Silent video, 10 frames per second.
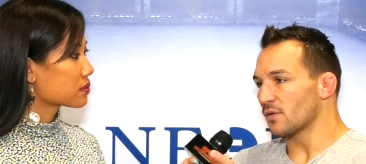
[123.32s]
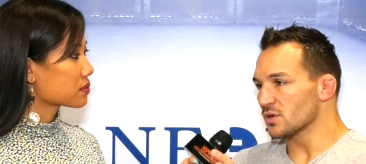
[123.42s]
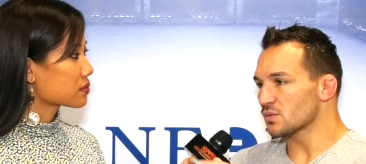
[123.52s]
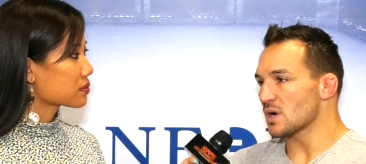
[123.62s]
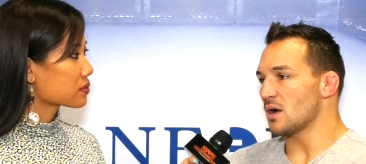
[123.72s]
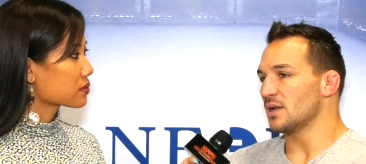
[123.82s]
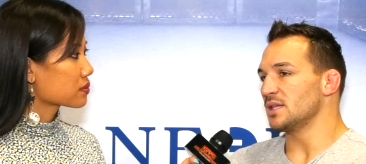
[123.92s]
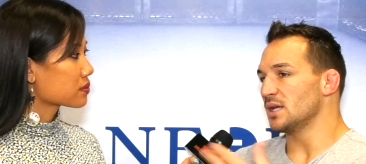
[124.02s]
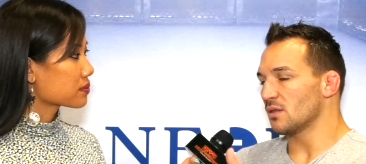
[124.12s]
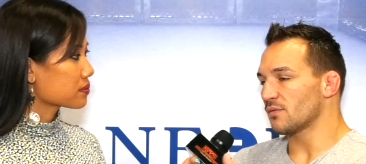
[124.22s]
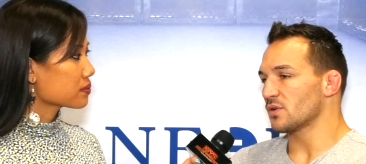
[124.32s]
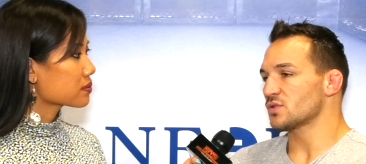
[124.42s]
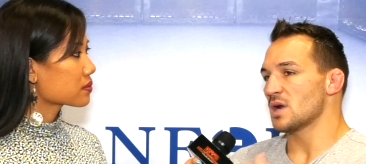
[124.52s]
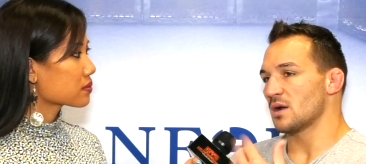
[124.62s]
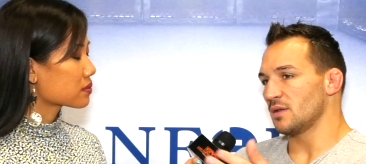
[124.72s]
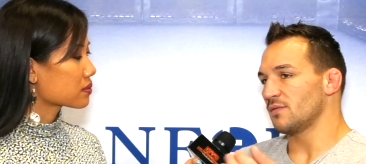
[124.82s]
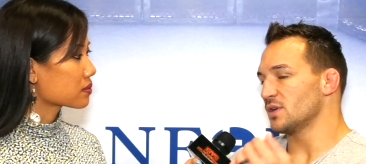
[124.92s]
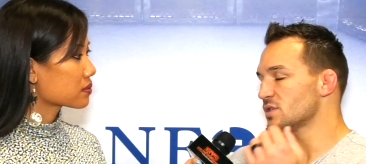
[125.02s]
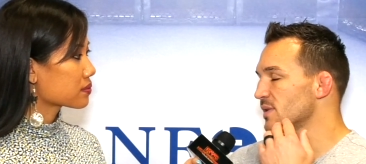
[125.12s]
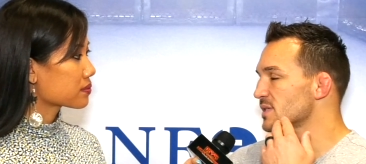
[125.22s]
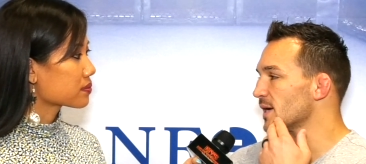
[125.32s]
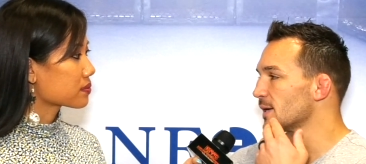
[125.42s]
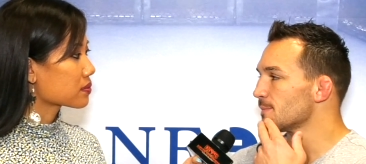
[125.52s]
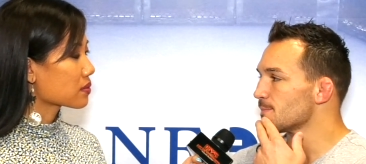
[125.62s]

Speaker 1: first round, at the end of the first round, and then finish him in the second.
########
### Aim of the task
From the first line to the last, repeat the entries exactly and leave out the pictures.

### Task solution
Silent video, 10 frames per second.
[123.32s]
[123.42s]
[123.52s]
[123.62s]
[123.72s]
[123.82s]
[123.92s]
[124.02s]
[124.12s]
[124.22s]
[124.32s]
[124.42s]
[124.52s]
[124.62s]
[124.72s]
[124.82s]
[124.92s]
[125.02s]
[125.12s]
[125.22s]
[125.32s]
[125.42s]
[125.52s]
[125.62s]

Speaker 1: first round, at the end of the first round, and then finish him in the second.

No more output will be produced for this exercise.